Saved entries
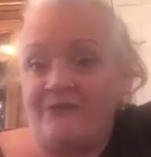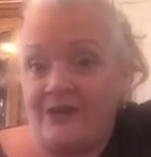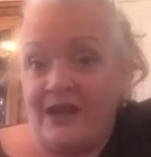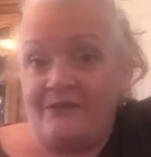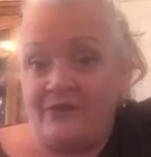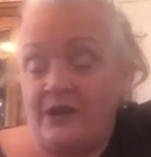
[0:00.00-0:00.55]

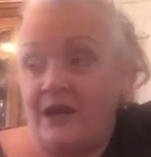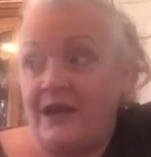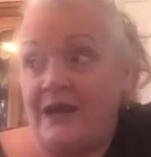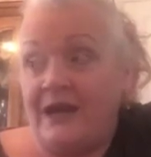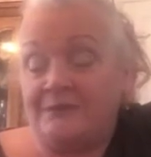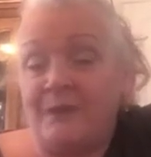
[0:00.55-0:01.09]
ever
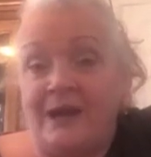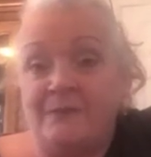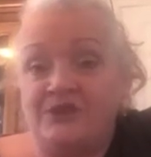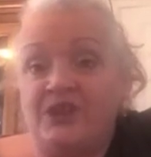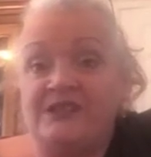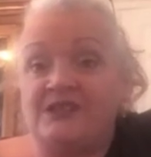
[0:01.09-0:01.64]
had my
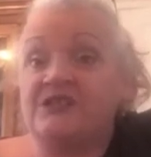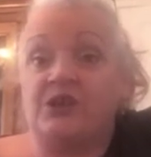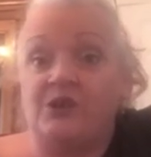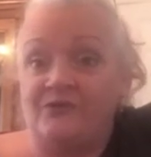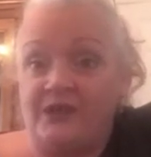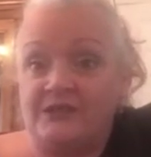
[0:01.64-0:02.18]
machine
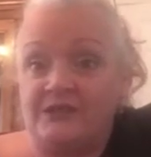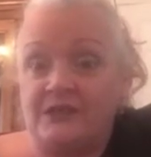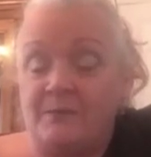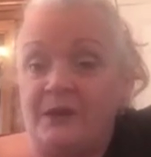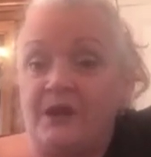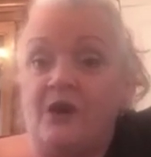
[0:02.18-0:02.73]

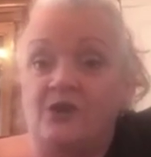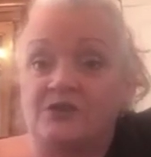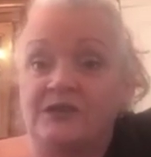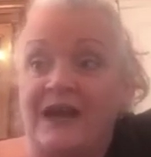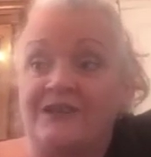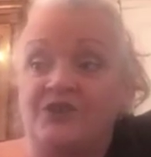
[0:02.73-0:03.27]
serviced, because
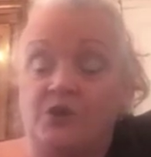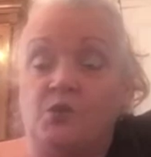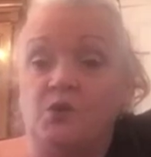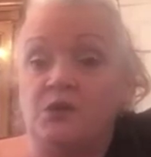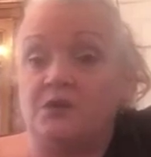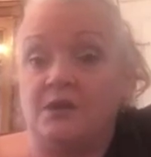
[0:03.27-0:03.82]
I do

TASK OBJECTIVE: What you give back should match the entries above exactly, except that pictures are dropped.

FINISHED TASK:
[0:00.00-0:00.55]

[0:00.55-0:01.09]
ever
[0:01.09-0:01.64]
had my
[0:01.64-0:02.18]
machine
[0:02.18-0:02.73]

[0:02.73-0:03.27]
serviced, because
[0:03.27-0:03.82]
I do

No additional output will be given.